Task prompt:
From the line that contains "[14:13.73-14:14.05]" down to the last line of the data below, restate every line word for word, skipping any images.

- - -

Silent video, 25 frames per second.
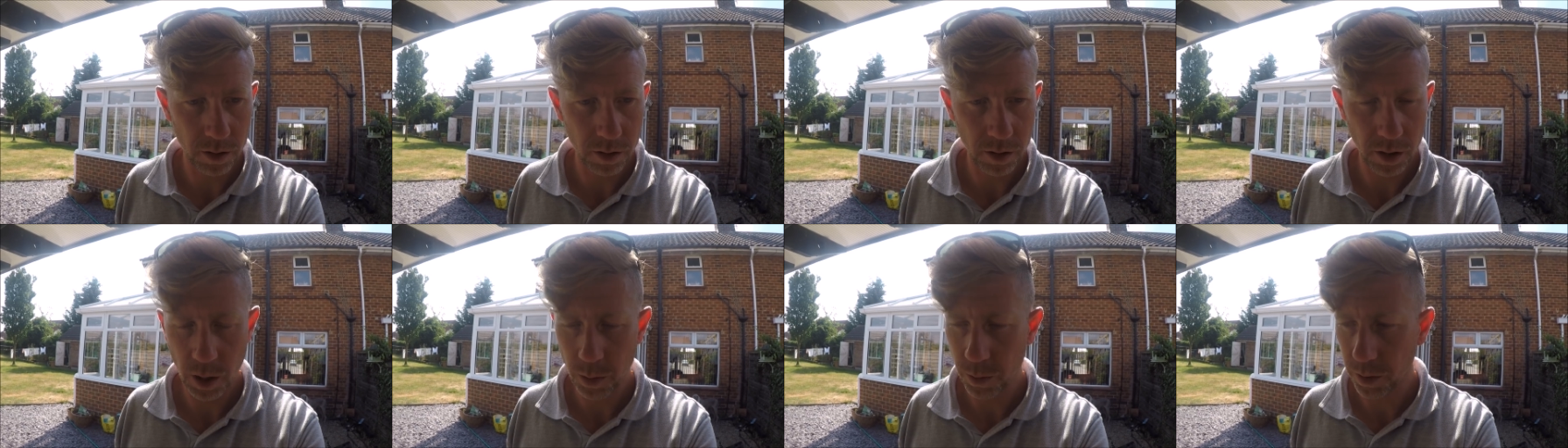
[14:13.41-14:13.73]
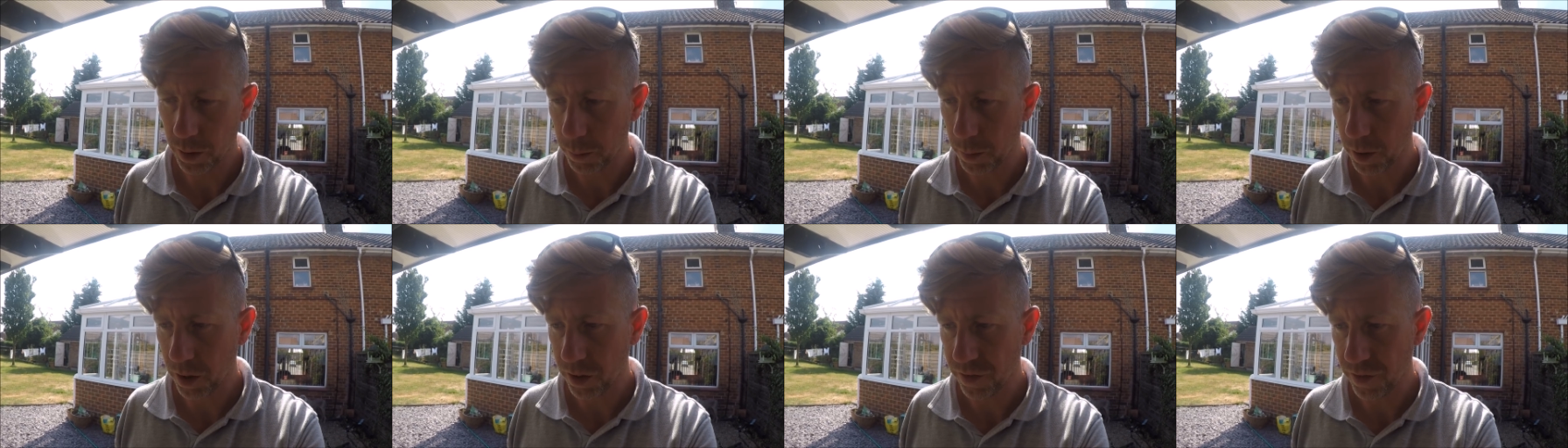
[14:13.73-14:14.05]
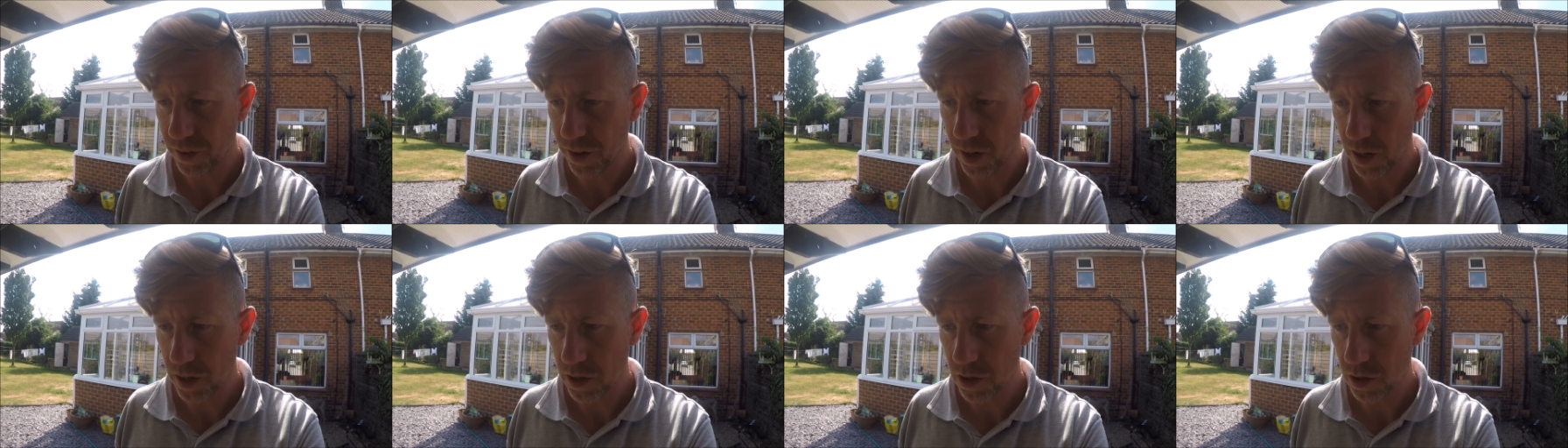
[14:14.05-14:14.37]
knowing my
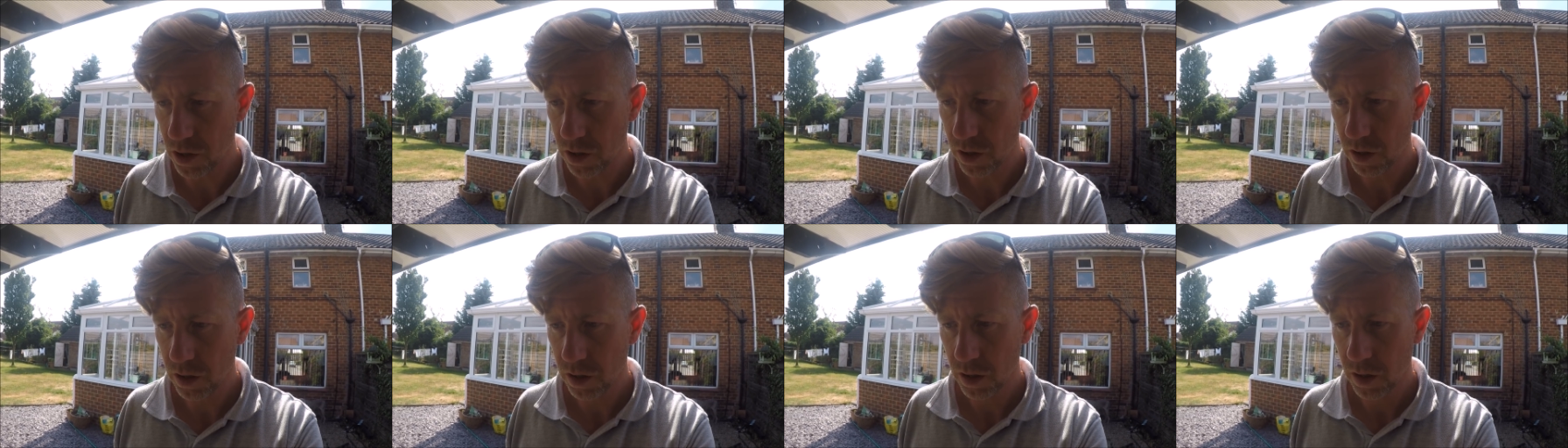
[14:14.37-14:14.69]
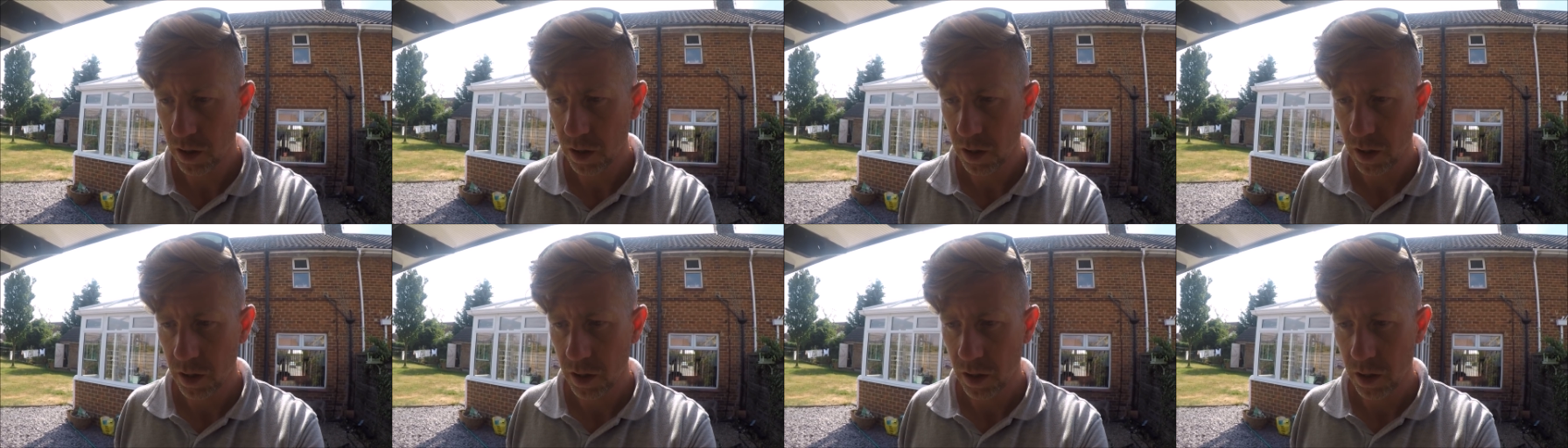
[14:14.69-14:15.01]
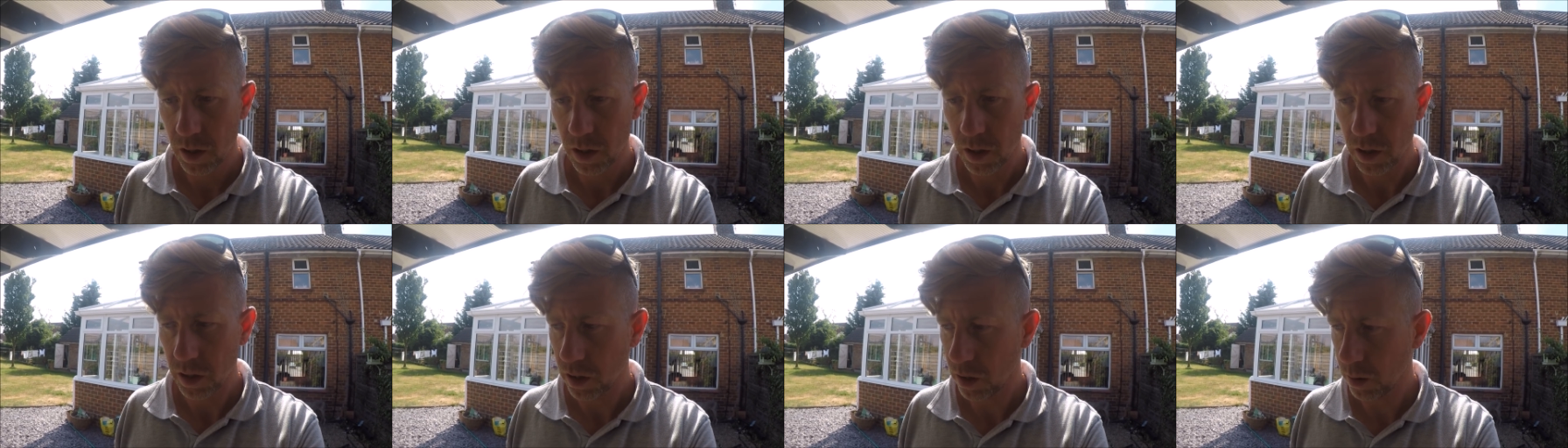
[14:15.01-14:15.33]
fish,
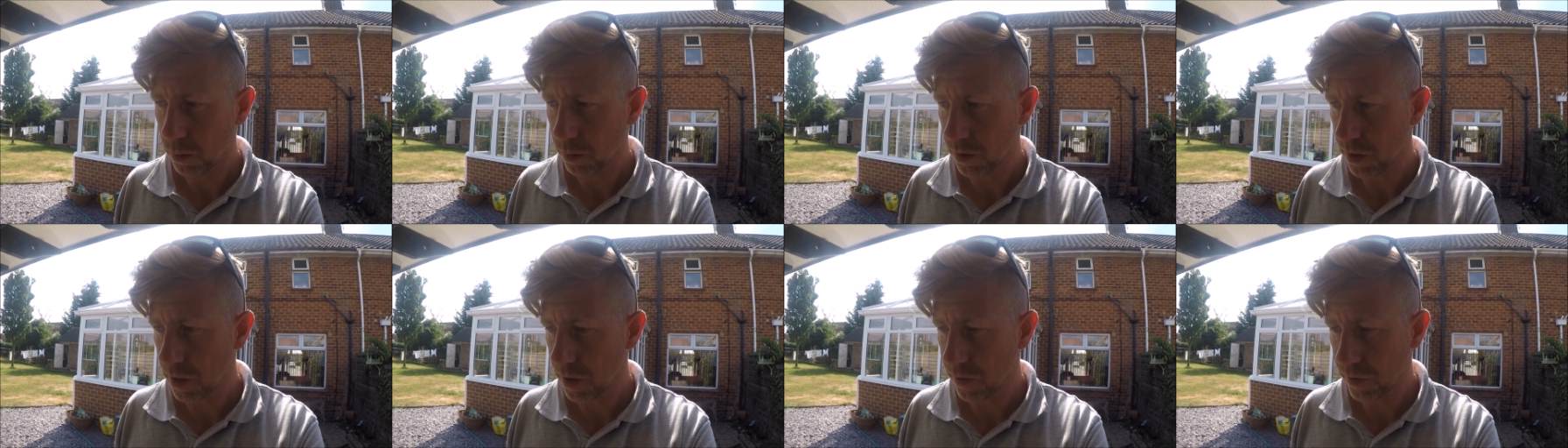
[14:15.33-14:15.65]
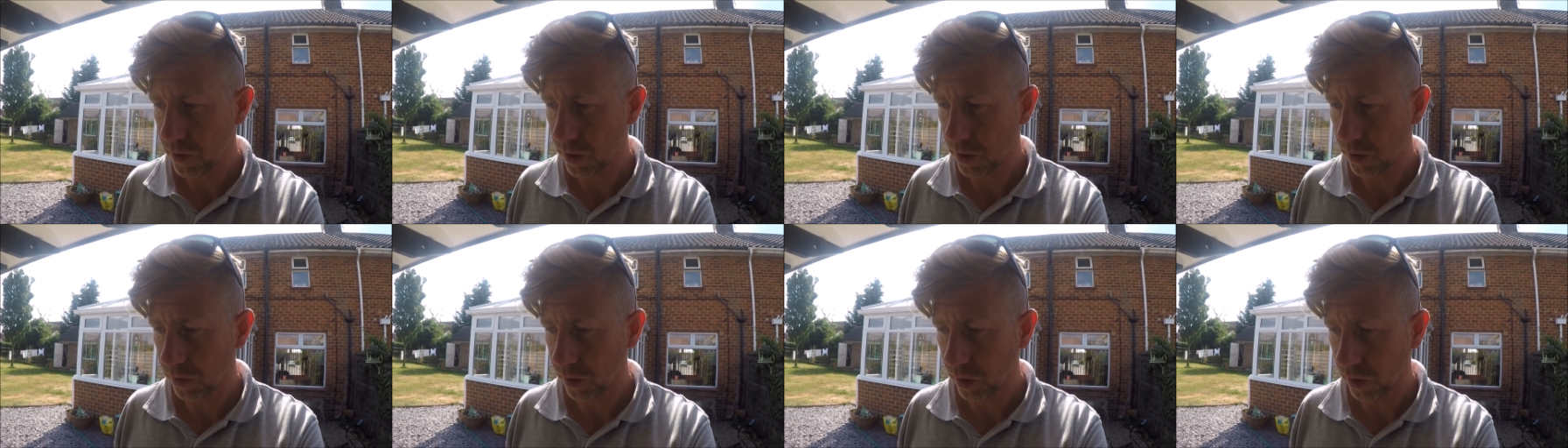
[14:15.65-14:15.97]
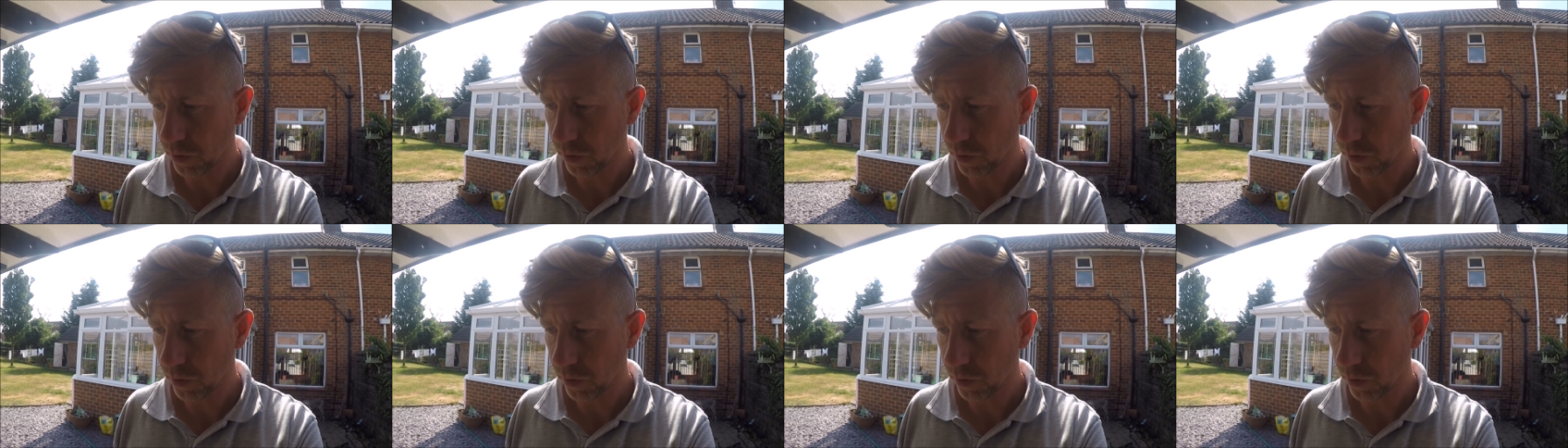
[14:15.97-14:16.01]
I'll definitely say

- - -

Exercise response:
[14:13.73-14:14.05]
[14:14.05-14:14.37]
knowing my
[14:14.37-14:14.69]
[14:14.69-14:15.01]
[14:15.01-14:15.33]
fish,
[14:15.33-14:15.65]
[14:15.65-14:15.97]
[14:15.97-14:16.01]
I'll definitely say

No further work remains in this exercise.